The protesters eventually forced their way into the mosque, where they prayed, said Ahmed, who said he had negotiated with the authorities to bring it to an end. He claimed the fires seen on videos of the incident were set by Ahmadiyyas, who torched their documents and furniture before fleeing.
“That’s nonsense,” said Choudhry, adding video footage showed otherwise. In the videos, protesters can be seen looting the mosque and throwing the contents into piles, which are later seen in flames.
Fearing he would be arrested, Ahmed said he had phoned the Canadian high commission to say “that this incident has happened and … I need your help.” But it was a Friday and the mission was closed, and he stopped using his phone.
Because of a heart condition, he said he had been told he needed an angiogram. “So I thought before I do that there, they will arrest me from the hospital and I may not get my treatment done which could cause death so I should leave.
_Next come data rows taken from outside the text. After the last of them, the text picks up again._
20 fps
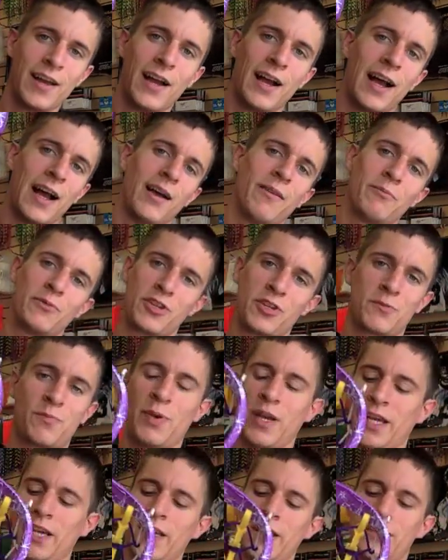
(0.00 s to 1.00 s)
I'm just
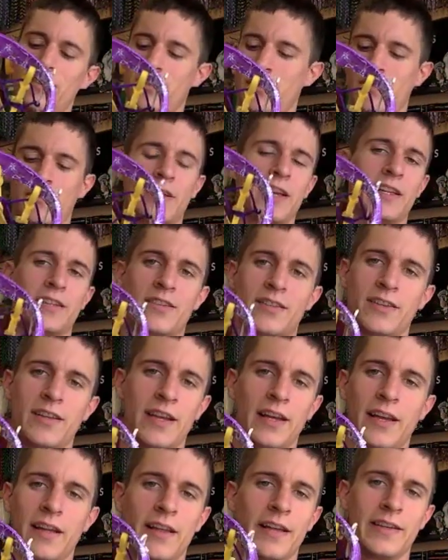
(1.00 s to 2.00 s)
picky, so
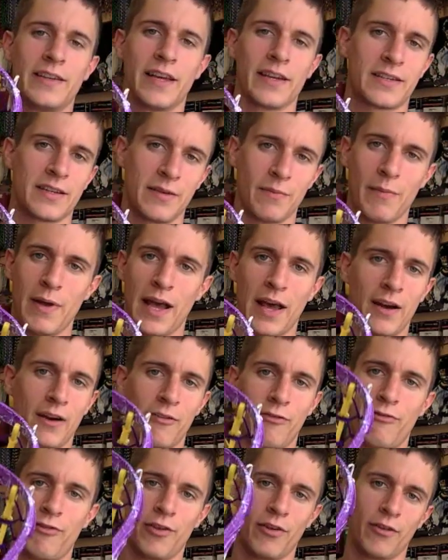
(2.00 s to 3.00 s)
it doesn't matter
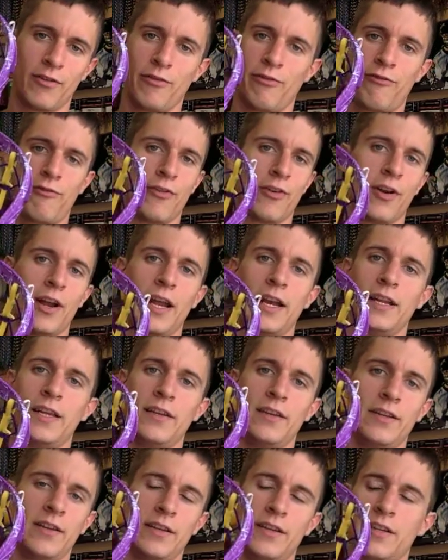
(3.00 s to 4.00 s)
for
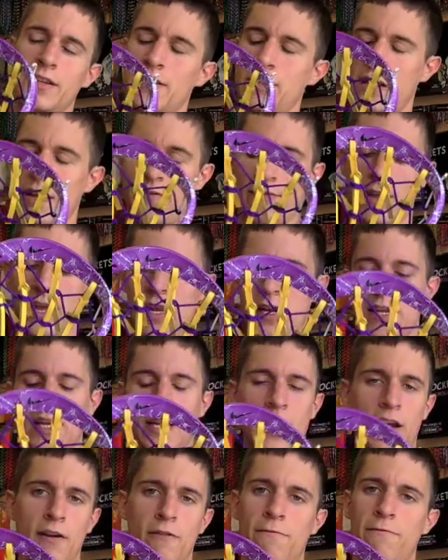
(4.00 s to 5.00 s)
any. It doesn't have any
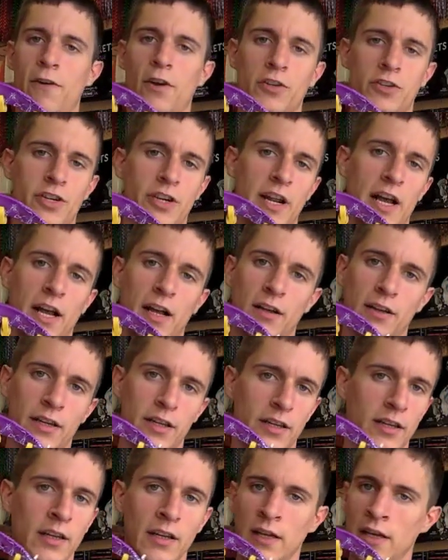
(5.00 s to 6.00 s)
kind of
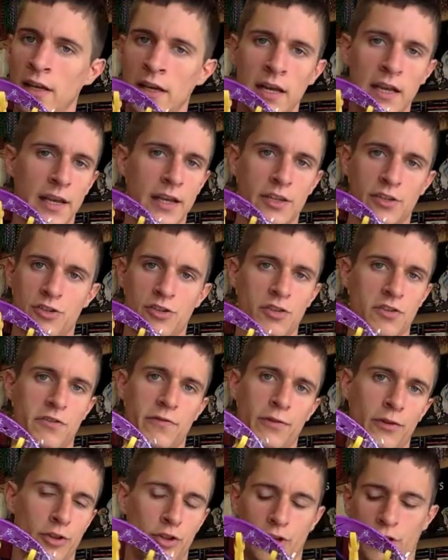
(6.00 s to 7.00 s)
functionality. It's just
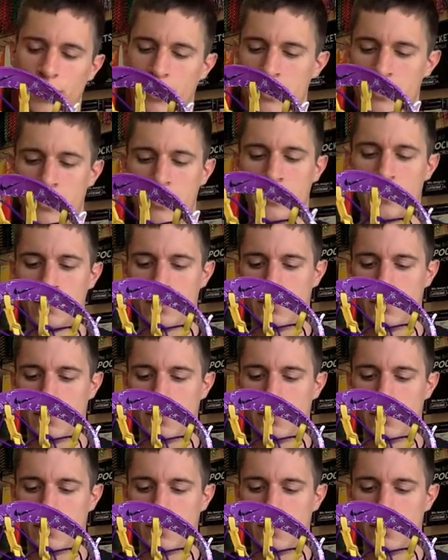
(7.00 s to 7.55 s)
for looks.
This is what I was suggested, so immediately I was able to buy a ticket and come out. I was lucky.” Upon returning to Canada he had bypass surgery, he said.
A Joint Investigation Team submitted a charge sheet against 61 suspects, according to a report in the Dawn newspaper, which named Ahmed as the “main suspect” and said he had fled before authorities could put his name on an exit control list.
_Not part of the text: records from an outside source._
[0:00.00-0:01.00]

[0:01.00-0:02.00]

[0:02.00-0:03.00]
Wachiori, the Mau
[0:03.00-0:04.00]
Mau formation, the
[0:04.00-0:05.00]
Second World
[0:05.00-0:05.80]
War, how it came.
Ahmed said he was among those Pakistani police had “unfairly” named. He said that in addition to “terrorism,” police had accused him of 10 to 12 more minor crimes but he believed the judge appointed to the case would drop charges against everyone, except against those suspected of killings and property damage.
“This is an incident where the government is trying to protect the minorities and working against the majority. That’s why we all are punished,” said Ahmed, who said he had lived in Canada for over 40 years.
Why are they occupying a mosque which is built for Muslims by Muslims?
Dawn reported the Senate Committee on Human Rights had recommended the government take up Ahmed’s case with Canadian officials and seek his extradition. But Canada does not have an extradition treaty with Pakistan.
Asked why the Ahmadiyyas could not have been left to worship at their mosque, Ahmed said that under Pakistani law Ahmadiyyas were not allowed to have mosques. “They should not have anything to do with mosques and they cannot be called Muslims,” he said.
He said Ahmadiyyas were free to worship but not in a mosque. “They could have used a home or build one place, no problem. But why are they occupying a mosque which is built for Muslims by Muslims? This is aggression.”
Choudhry said Canadian Ahmadiyyas were concerned that the persecution they fled was following them to Canada. The website of an organization affiliated with a Mississauga mosque Ahmed has attended calls the Ahmadiyya faith “evil” and an attempt “by anti-Islam forces to disunite Muslims.”
Choudhry said he hoped for a “measured response” from Canadian authorities, which could include taking action against those who “bring values that are both un-Canadian and dangerous to those living in Canada.”